Belize: Day 3
For breakfast a small group of us dined at Estelle's on the beach. I ordered the special, which was 2 Fry Jacks, scrambled eggs with shrimp and chorizo sausage, coupled with black beans. What I've noticed thus far is that every place that sold black beans as a side dish, the black beans were pureed.
After such a wonderful dining experience, I sat under a canopy of trees talking with some ladies who worked at the inn where we stayed. The conversation was so rich! One of the hot topics was the educational system: curriculum, social promotion/retention, and government vs. private schools. When comparing the U.S. curriculum to the Belizian curriculum, one difference I noticed was that in Belize there is not a unified curriculum for the country nor a unified assessment instrument. The "public" schools which are government schools are for students whose parents can't afford private school tuition. Those schools may have over 30 students in each class. On the contrary, private schools may have only 10 students in each classroom.

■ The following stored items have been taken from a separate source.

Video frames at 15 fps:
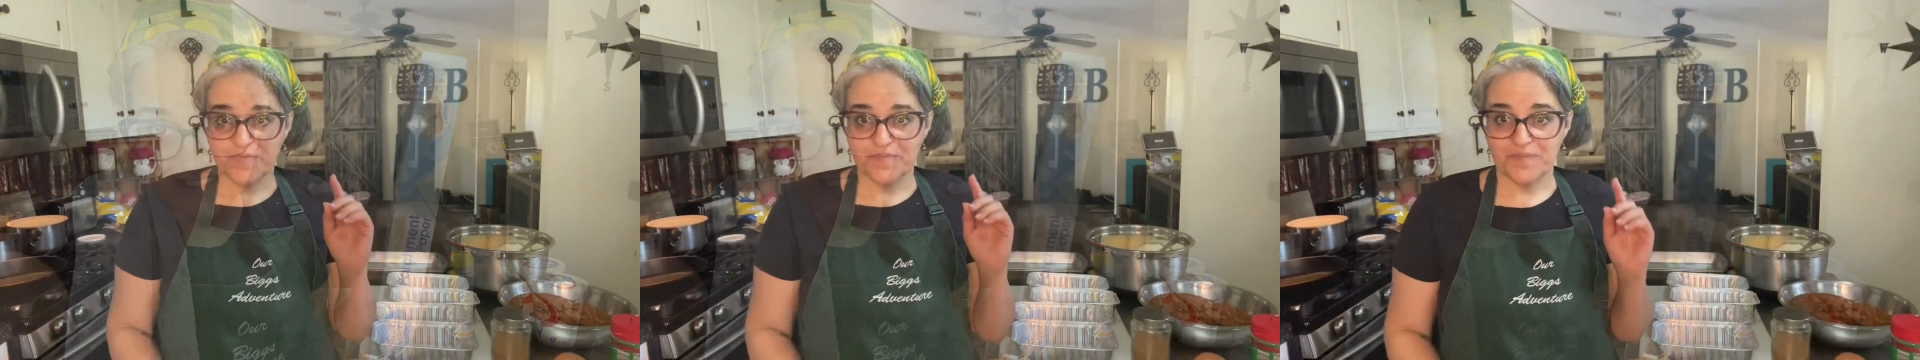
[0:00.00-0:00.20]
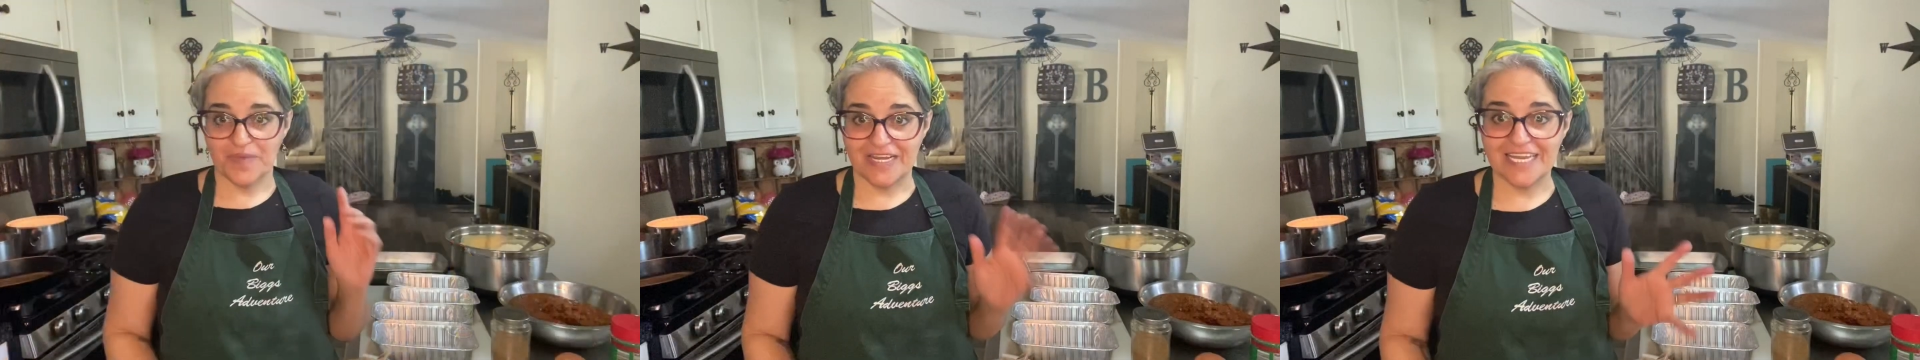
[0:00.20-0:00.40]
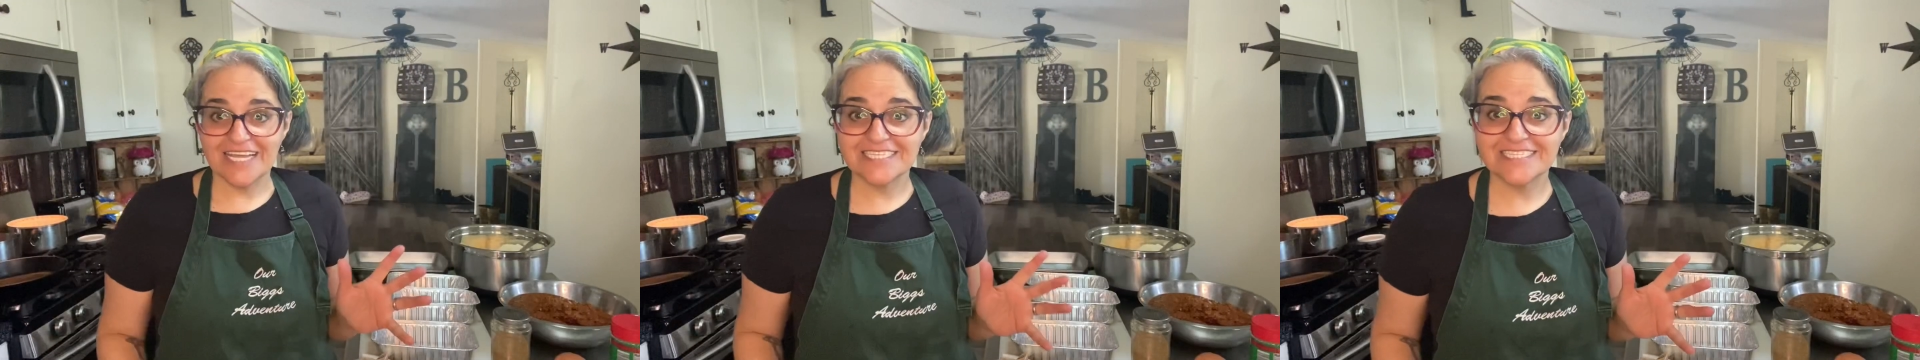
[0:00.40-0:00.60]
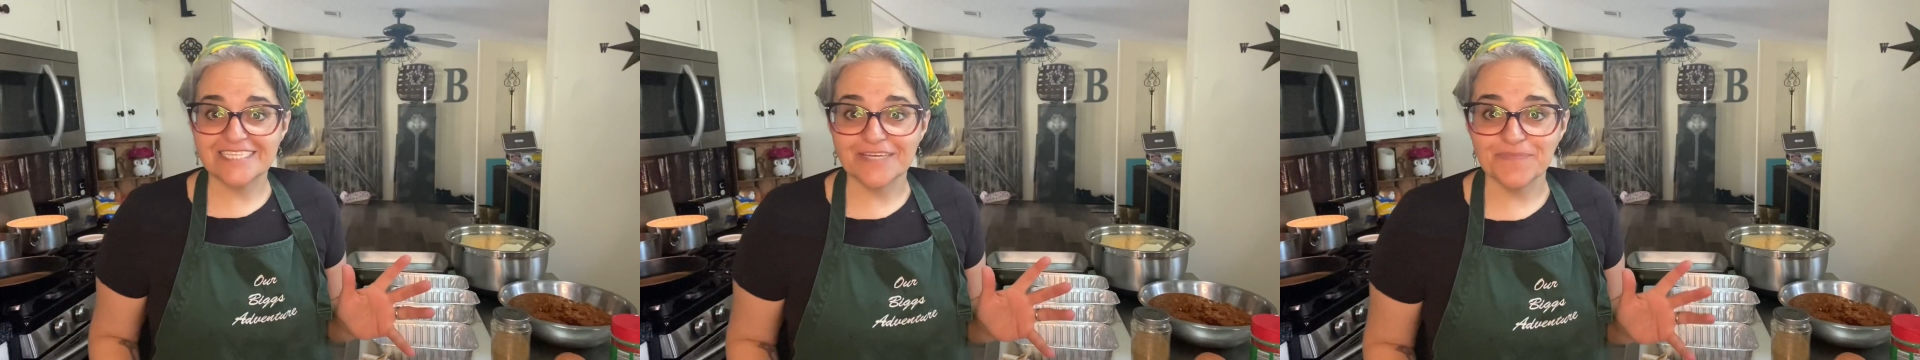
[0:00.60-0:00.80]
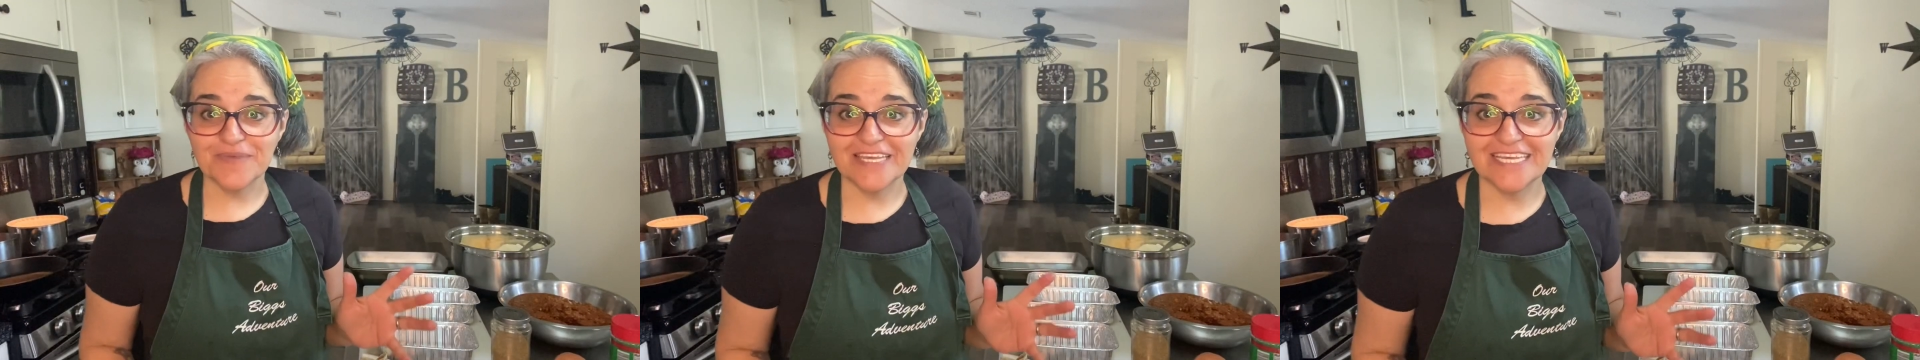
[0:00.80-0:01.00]
My next
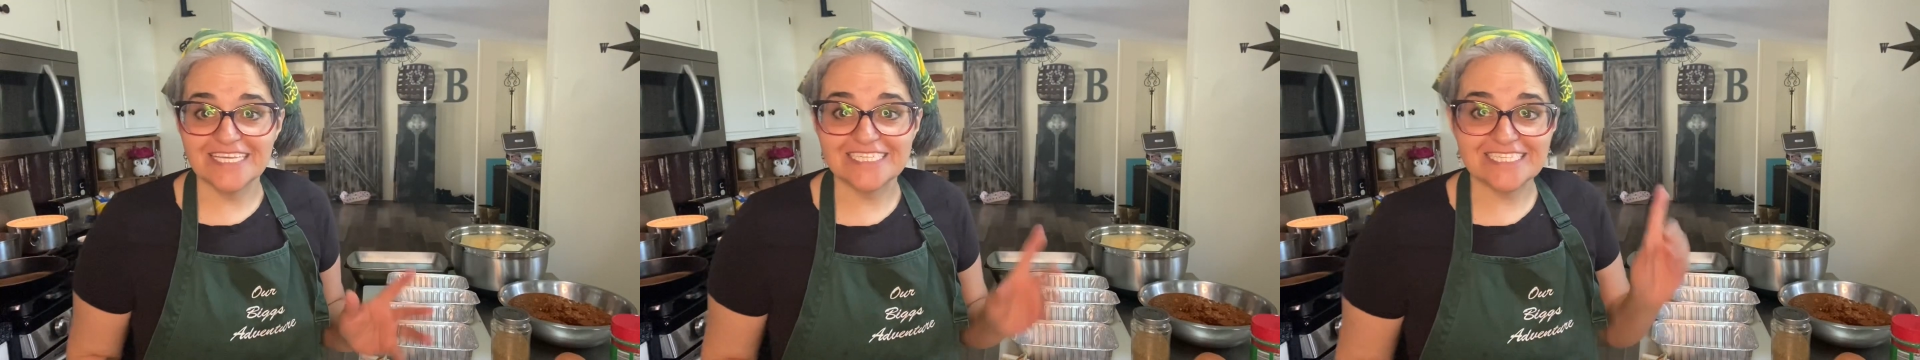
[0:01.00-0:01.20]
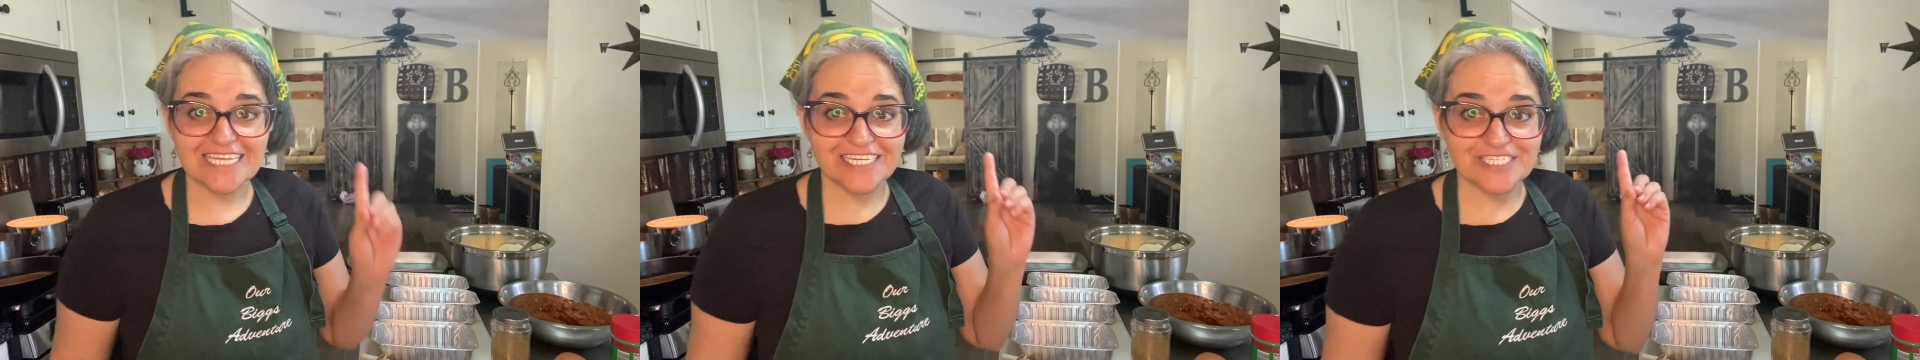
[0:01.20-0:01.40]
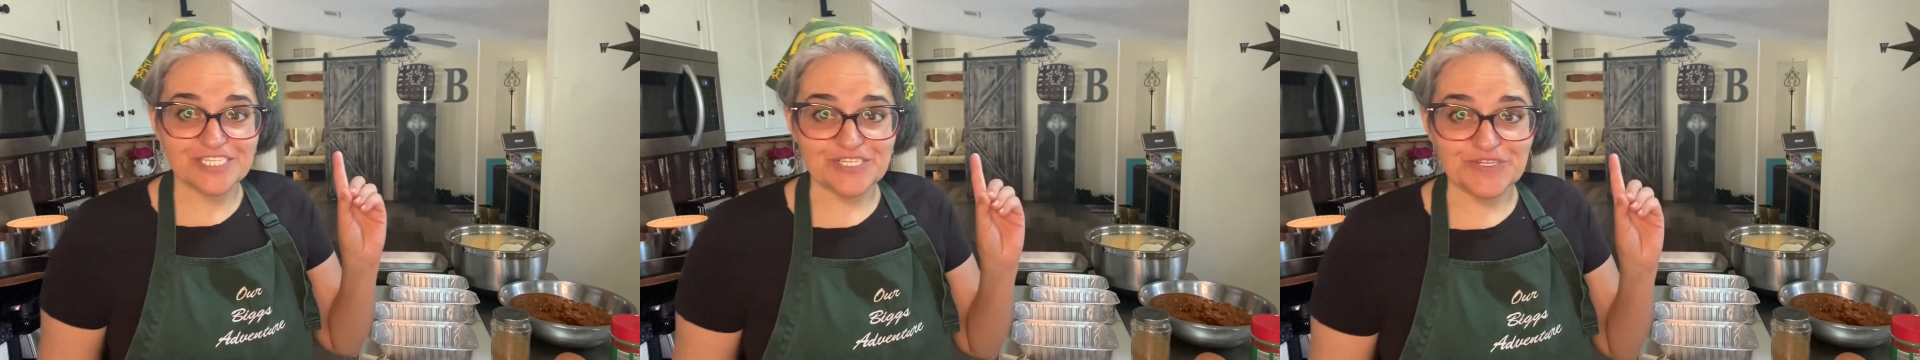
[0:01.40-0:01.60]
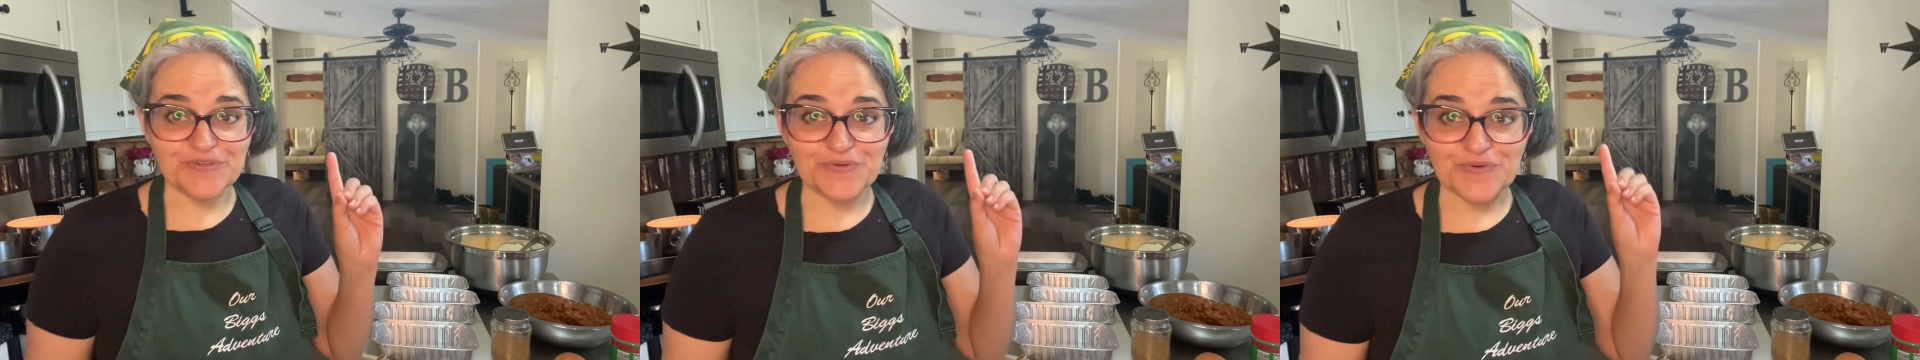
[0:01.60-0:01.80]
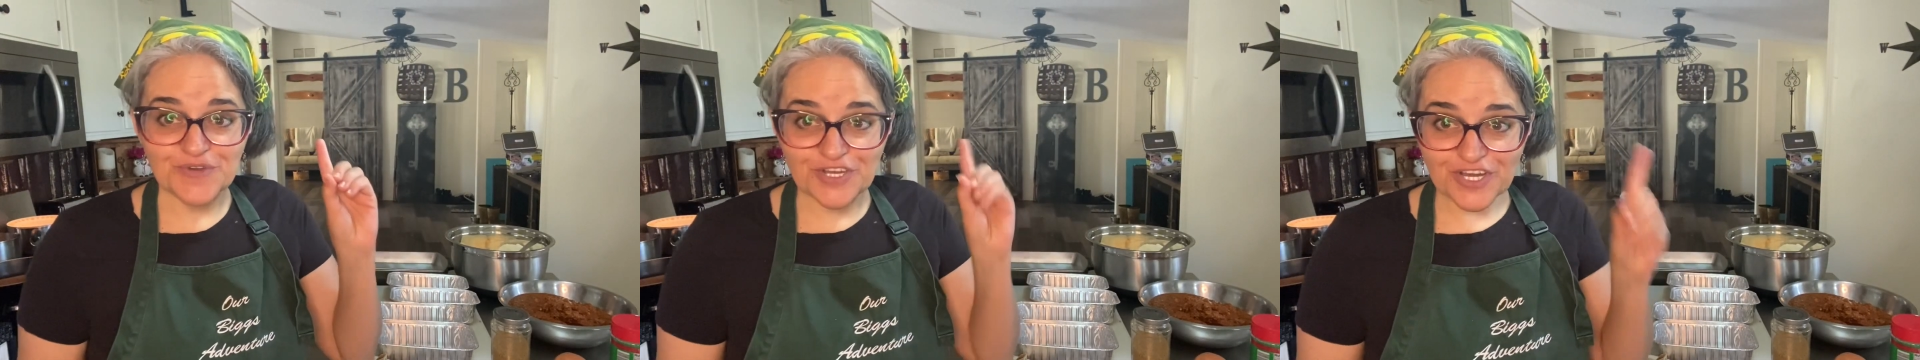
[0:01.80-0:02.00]
tip is to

In the U.S. the educational structure is a bit different. Since the implementation of the Common Core curriculum, there is more unification in the standards being taught nationwide. Also, all end of grade standardized tests are created at a state level based upon the same set of standards. In addition, although in times past retention was implemented more often than now, many students in the U.S. are socially promoted. So the question then becomes, is it better to retain students until they master the curriculum (as in Belize) or is it better to socially promote students so that they can remain in classes with their age-appropriate peers?